L’ultimo romanzo di Han Kang, Non dico addio, ha già fatto parlare di sé. Premiatissimo in Francia, dove nel 2023 si è aggiudicato il Prix Médicis e l’anno dopo il Premio Émile Guimet, questo libro è destinato a lasciare il segno anche in Italia, dove lo vedremo sugli scaffali il prossimo 5 novembre, grazie ad Adelphi.
E cosa racconta? Un’altra ferita aperta della storia coreana, quella del massacro del 3 aprile 1948 a Jeju, narrato attraverso gli occhi di tre donne. Sembra quasi inevitabile il paragone con Atti umani: ancora una volta, Han Kang ci porta a fare i conti con il dolore di un popolo, raccontando eventi che molti, fuori dalla Corea, non conoscono o hanno dimenticato. Ma lei non lascia spazio all’oblio.
E come solo lei sa fare, trasforma la tragedia in un’esperienza profondamente intima. Durante la consegna del Prix Médicis, Han Kang ha descritto il suo libro con parole che arrivano dritte al cuore:
“Una candela accesa nell’abisso dell’anima umana.”
E non potrebbe esserci descrizione più calzante. Han Kang non racconta solo la storia, la viviseziona, lasciandoci con quel misto di meraviglia e dolore che ci fa sentire vivi, anche se a volte vorremmo solo chiudere il libro e fuggire via. Ma non lo facciamo, perché Han Kang ci tiene lì, con la sua luce fioca che brilla nel buio.
Il premio Nobel
Il premio Nobel per la letteratura è uno dei cinque premi istituiti dal testamento di Alfred Nobel nel 1895 ed è attribuito all’autore nel campo della letteratura mondiale che “si sia maggiormente distinto per le sue opere in una direzione ideale”.

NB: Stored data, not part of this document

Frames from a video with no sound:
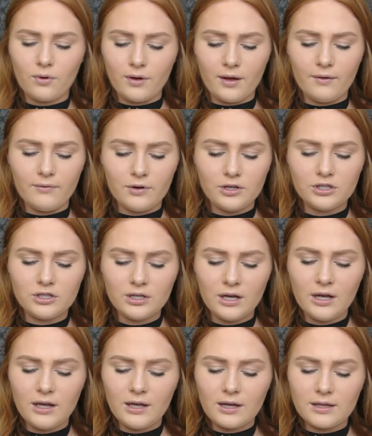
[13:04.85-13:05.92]
coverage
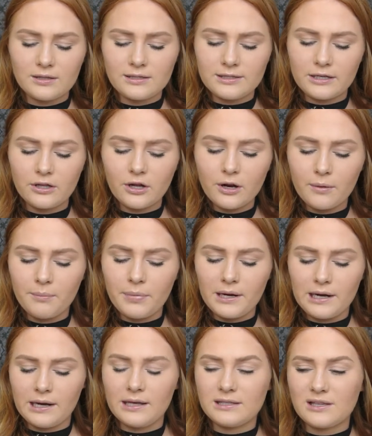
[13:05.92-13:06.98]
concealer, but
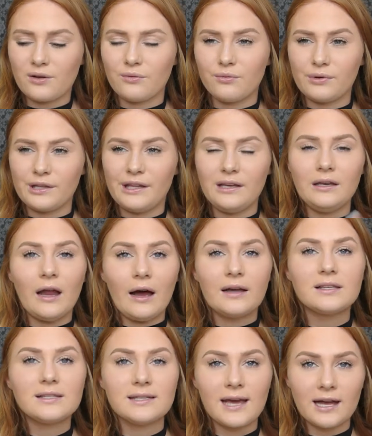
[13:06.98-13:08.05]
it is a really
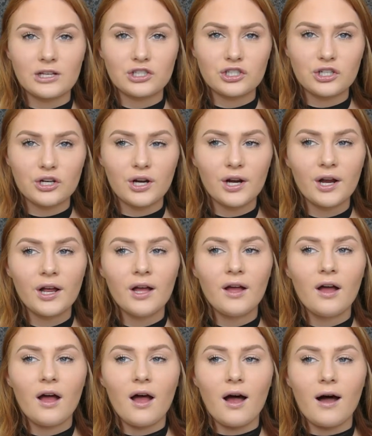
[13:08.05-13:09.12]
nice texture
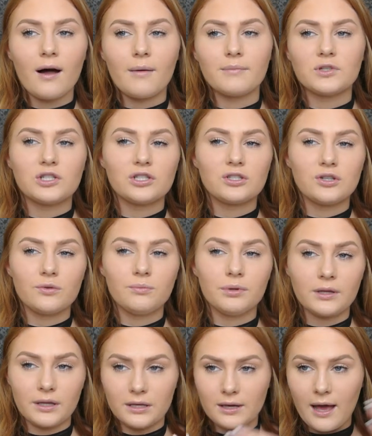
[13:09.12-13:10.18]
just to
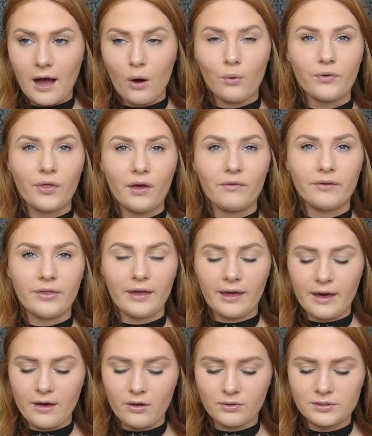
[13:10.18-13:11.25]
blend out with
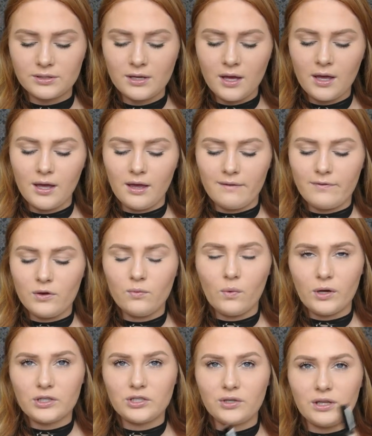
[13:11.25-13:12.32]
everything else if you
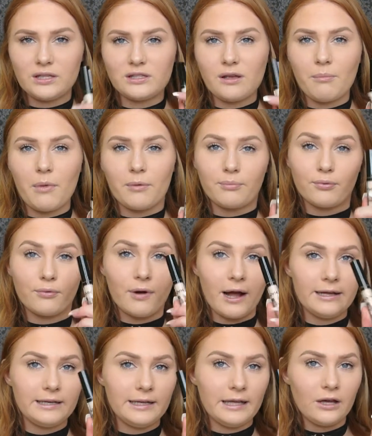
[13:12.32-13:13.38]
want to get some
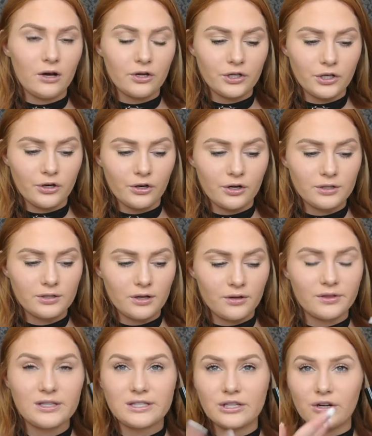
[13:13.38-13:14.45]
brightening
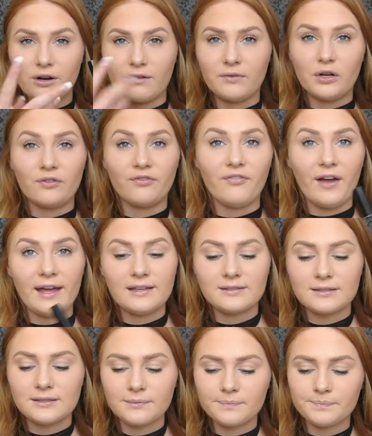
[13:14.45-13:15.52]
on the center of your
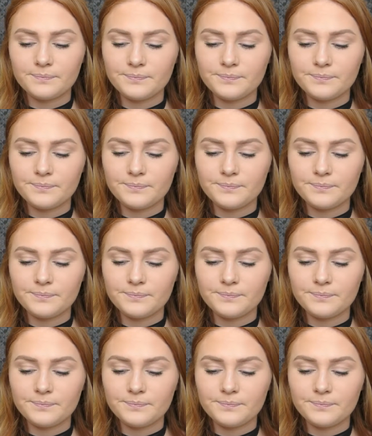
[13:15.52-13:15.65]
face.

E’ considerato il premio più prestigioso e più mediatico del mondo, il Premio Nobel mette in evidenza un autore e il suo lavoro, assicurandogli una promozione su scala planetaria, una reputazione internazionale e una certa tranquillità finanziaria. Fu assegnato per la prima volta nel 1901, al poeta francese Sully Prudhomme.